"When I came to myself, the minister was bathing my face with some water he had brought from a brook near by. I roused myself, and after making several ineffectual attempts to bear my own weight, was obliged to accept his offered arm. I was vexed to have been seen in so awkward a predicament, vexed that the dread of the storm that was sure to burst on my head on my appearance with him at my aunt's, should render me incapable of even the most common-place conversation. For some reason or other, he seemed equally embarrassed with myself, and I shut myself up on reaching home, to give full vent to my mortification. From that moment I endured every species of persecution from my aunt and cousins, who, with their scheming eyes, saw in it only a well-planned stratagem, and drove me nearly distracted by speaking of it in that light to those who would be sure to report it to the party most concerned. Whether this suggested thoughts in the young minister he would not otherwise have entertained, I can not say—certain it is, that he very soon invited me to become mistress of the parsonage, and from its flowered windows, a few weeks after, with my husband's arm about me, I could smile on my parishioners, both male and female.

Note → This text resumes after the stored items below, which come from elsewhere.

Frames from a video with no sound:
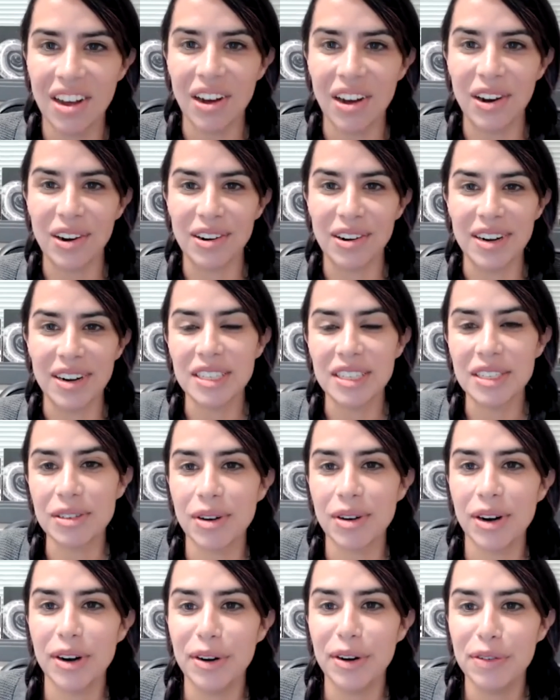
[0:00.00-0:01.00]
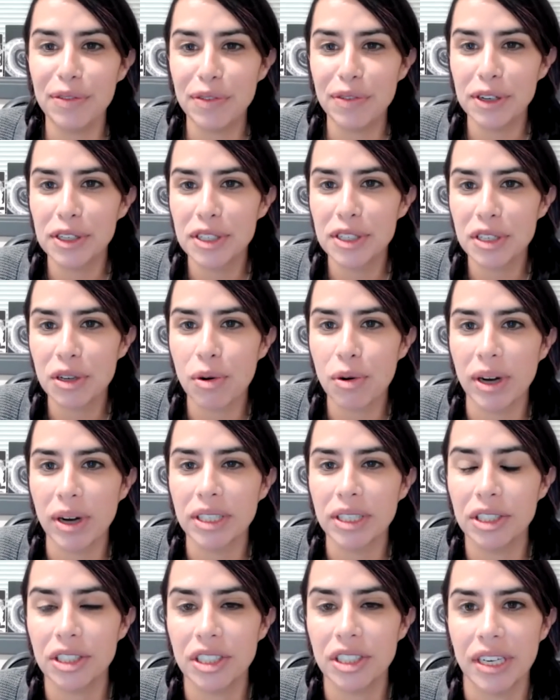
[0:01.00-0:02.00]
All right, so our first
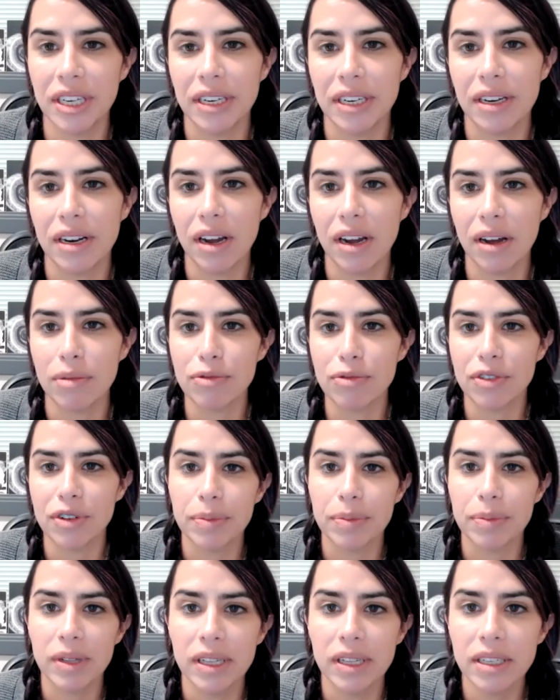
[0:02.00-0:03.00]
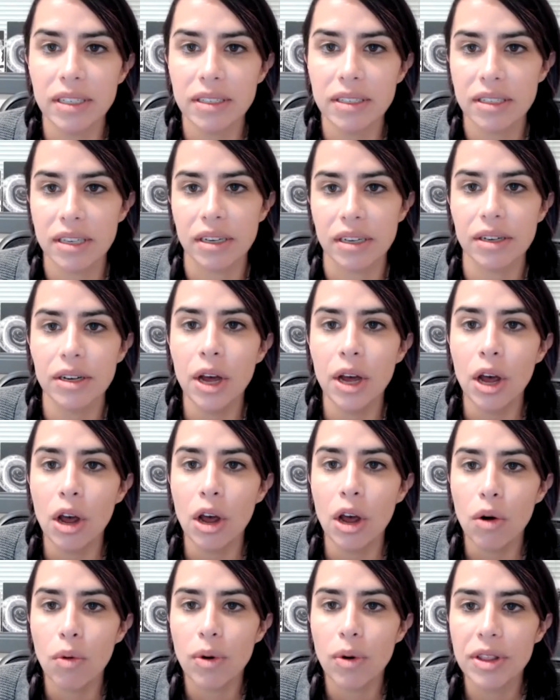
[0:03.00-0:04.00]
question um, from Linda,
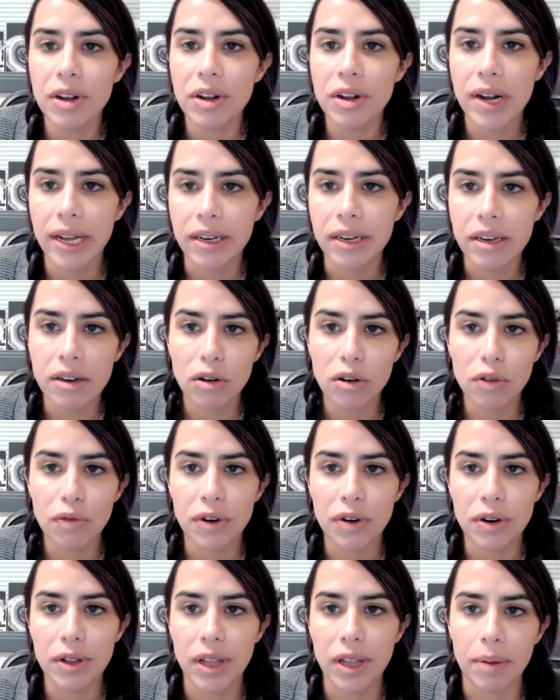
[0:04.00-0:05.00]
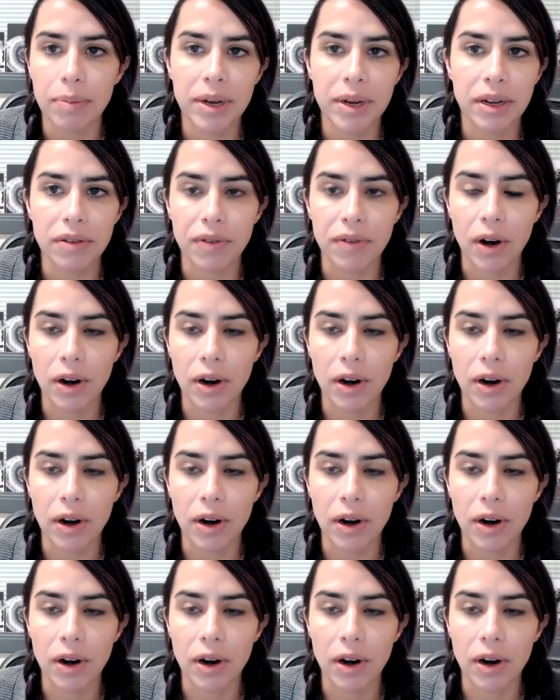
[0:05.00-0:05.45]
were there any overlapping of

"Never was a wife blessed with a truer heart to rest upon—never was a wife nearer forgetting that happiness is but the exception in this world of change. What is this modern clamor about 'obedience' in the marriage relation? How easy to 'obey' when the heart can not yield enough to the loved one? Ah, the chain can not fret when it hangs so lightly! I never heard the clanking of mine. Oh, the deep, unalloyed happiness of those five short years! I look back upon it from this distance as one remembers some lovely scene in a sunny, far-off land, where earth and heaven put on such dazzling glory as dimmed the eyes forever after, making night's leaden pall denser, gloomier, for the brightness which had gone before. These are murmuring words; but Rose, if you ever loved deeply; if after drifting about alone in a stormy sea of trouble, you gained some gallant vessel, saw the port of peace in sight, and then were again shipwrecked and engulfed—but you are weak yet, dear Rose; I should not talk to you thus," said Gertrude, observing Rose's tears.
"It eases my heart sometimes to weep," was Rose's low reply. "Go on."
"I left the roof under which no sound of discord was ever heard, my child and I. The world is full of widows and orphans. One meets their sabled forms at every step. No one turns to look at them, unless perhaps some tearful one at whose hearthstone also death has been busy. And so we passed along, wondering, as thousands have done before us, as thousands will in time to come, how the sun could shine, how the birds could sing, how the flowers could bloom, and we so grief-stricken! I found the world what all find it who need it. Why weary you with a repetition of its repulses—of my humiliations, and struggles, and vigils? Years of privation and suffering passed over my head.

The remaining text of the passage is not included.